Ко мне М. приезжает разный, редко из насекомых, только один раз был из саранчи. Этот строгий акридовый М. говорил стрекотом, передал новости от мамы почему-то. В тот раз он захотел остаться на ночь, но я уложила его на соседнюю кровать на случай, если ночью что-то пойдет не так и вся саранча разбежится (вирус проявляет разную степень плотности в связи с геомагнитными полями, солнечной активностью и чем-то еще, чем-то еще). К Лизе-Марии приезжал М. из богомолов и лез обниматься все время, она неделю в себя приходила. Ко мне приезжал и обычный микробактериальный М., молочно-кислый тоже приезжал: по виду вообще обычный М., только запах псиный и бесприютный. Рассказывает в основном про свои путешествия и про себя как некий мелкий генетический проект, один из нескольких миллиардов, но сбивчиво. Как будто книгу, которой раньше был М., разрезали на мелкие листочки и сложили в хаотичном порядке, не подозревая, что и изначального-то порядка никогда не было.
Мы все уверены, что М. классный. В других лагерях все намного хуже, мы знаем. Многие из нас были в свое время крепко влюблены в М., Даша даже резала руки из-за него (теперь Даше лучше ничего не резать – мы уже знаем, что происходит с кровью). Мы не знаем, кто это на самом деле, но иногда он может рассказать нам что-нибудь о животных, потому что это его выбор – предоставить голос животным. Поскольку у него есть выбор, он – живое существо. Поскольку он многое о нас помнит, это М. Иначе мы мыслить не можем – а если бы мыслили, все бы это сразу увидели: вот уже хор вечерних лягушек затягивает свою закатную песню «Он – живое существо».

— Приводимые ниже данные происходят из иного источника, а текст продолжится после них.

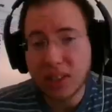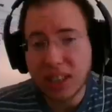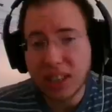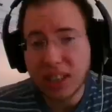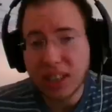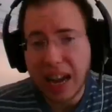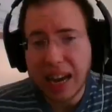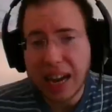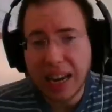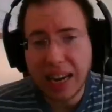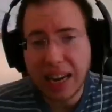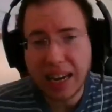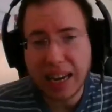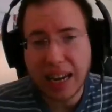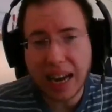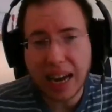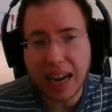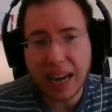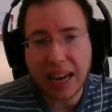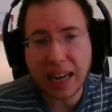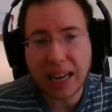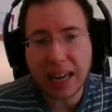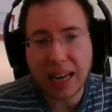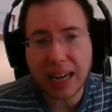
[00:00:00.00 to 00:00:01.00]
side,
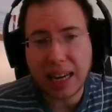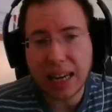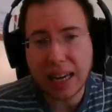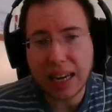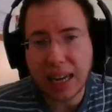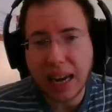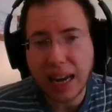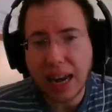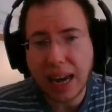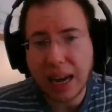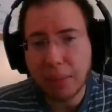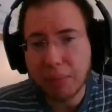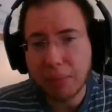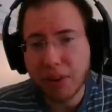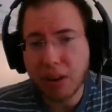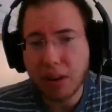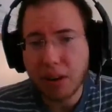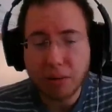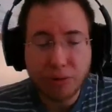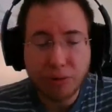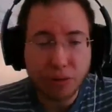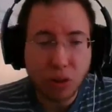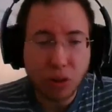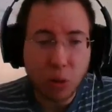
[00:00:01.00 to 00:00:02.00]
I am
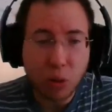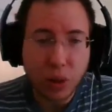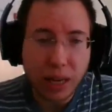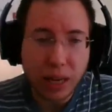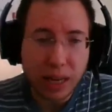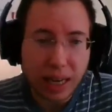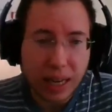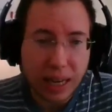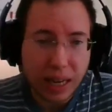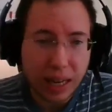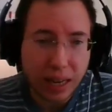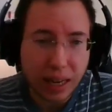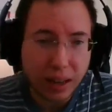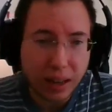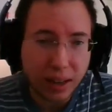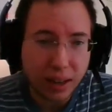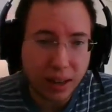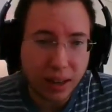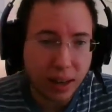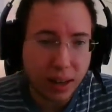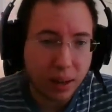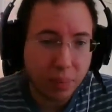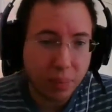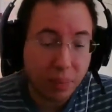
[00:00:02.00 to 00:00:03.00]
very fluent in
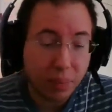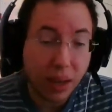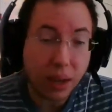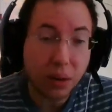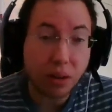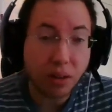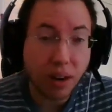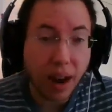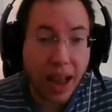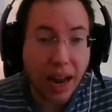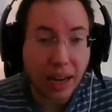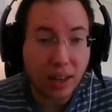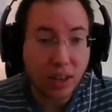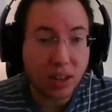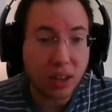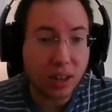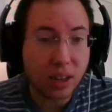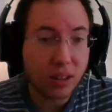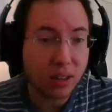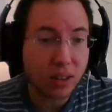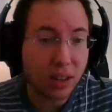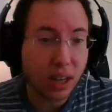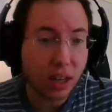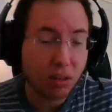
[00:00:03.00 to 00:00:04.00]

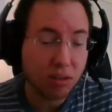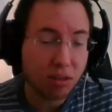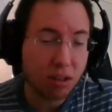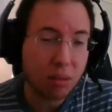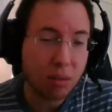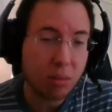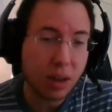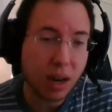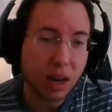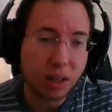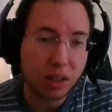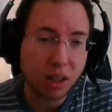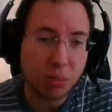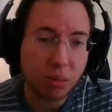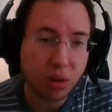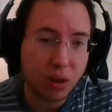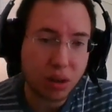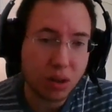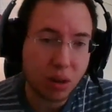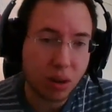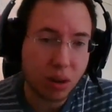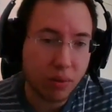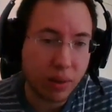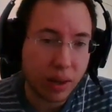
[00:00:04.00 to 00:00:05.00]
interactions, extreme customer
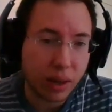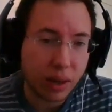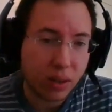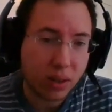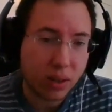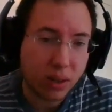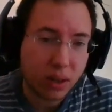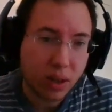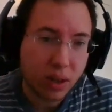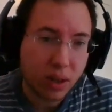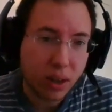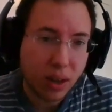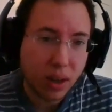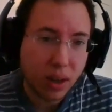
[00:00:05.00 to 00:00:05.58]
service,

В своей комнате я обнаруживаю енотов, роющихся в шкафу. Оказывается, это визит М., на который разложилась доставка продуктов: биокванты, образовывающие реальность, часто в зависимости от ситуации складываются в различные ее составляющие, чтобы было проще. Заметив меня, еноты запрыгивают друг на друга, образовывая что-то вроде смутной тени с пластикой настоящего, живого 23-летнего М., которым я его помню. Умершего 31-летнего я представить себе не могу, мы с тех пор почти не общались, только изредка «лайкали» фото друг друга в соцсетях. О своей смерти М. почти ничего не может рассказать, потому что со мной ему вечно 23. Навещает меня он, потому что влюблен (в 23 он был в меня влюблен). Я слышала, что, когда он навещает тех, с которыми случайно один раз, это так и оформлено всякий раз – он неожиданно стучится в их комнату среди ночи и говорит, что заблудился, интересуясь, нет ли у них свободной кровати переночевать, интернет не работает, airbnb предал, гостиницы отказали, суровая ночь вступает в свои права и надо бы что-то придумать, привет. Все честно, никаких сюрпризов. Один раз он был пятьюстами улитками – самый жуткий вариант для one night stand.
Когда к одной из нас приезжает М., он не замечает остальных – видит только ту, к которой приехал, и существует только в той реальности, которую они когда-то вдвоем разделяли – день ли, год ли, на всю жизнь и в общий гроб ли. Остальные обычно готовят что-то на кухне, слушают музыку, ведут записи для Управления и читают их, хохоча, друг другу. Мясо, обвалянное в бледной, как покойничья пудра, муке и оставленное без присмотра, тихо пошлепывая, как в фильмах Яна Шванкмайера, слепляется в скульптуру Лаокоона и его сыновей (на сыновей не хватает мяса, поэтому сыновьями становится кефир, который Оля легкомысленно забыла закрутить – хотя нас за легкомысленность штрафуют). Кто-то из нас, видимо, вчера шутил про Лаокоона, но уже не вспомнить кто. На крыльце крольчата складываются в букву Х. – Ксения, это Ксения. Если бы у нового мира было имя, он был бы Ксения.
Каждой из нас М. что-нибудь рассказывает – в основном истории о своей жизни, размытые, как у всех, воспоминания о детстве. Мы все записываем, потом из Управления иногда приезжает машина без людей, управляемая чем попало (как-то водительская кабинка грузовичка оказалась целиком заполнена устрицами без панциря), и мы отдаем им записи. Раньше приезжали люди, но не сейчас. Видимо, им удалось подчинить себе хотя бы часть вируса. Видимо, это сотрудничество. Скоро все наладится.
Кормят нас хорошо, но с кофе беда. Пора бы уже придумать что-то с неживыми продуктами. Живые продукты – это катастрофа. Никакого живого йогурта, просим мы. Мы против живого кефира. Мы ненавидим молочнокислые бактерии. Чайный гриб, который стоит у нас на окне, – для коммуникации с семьями.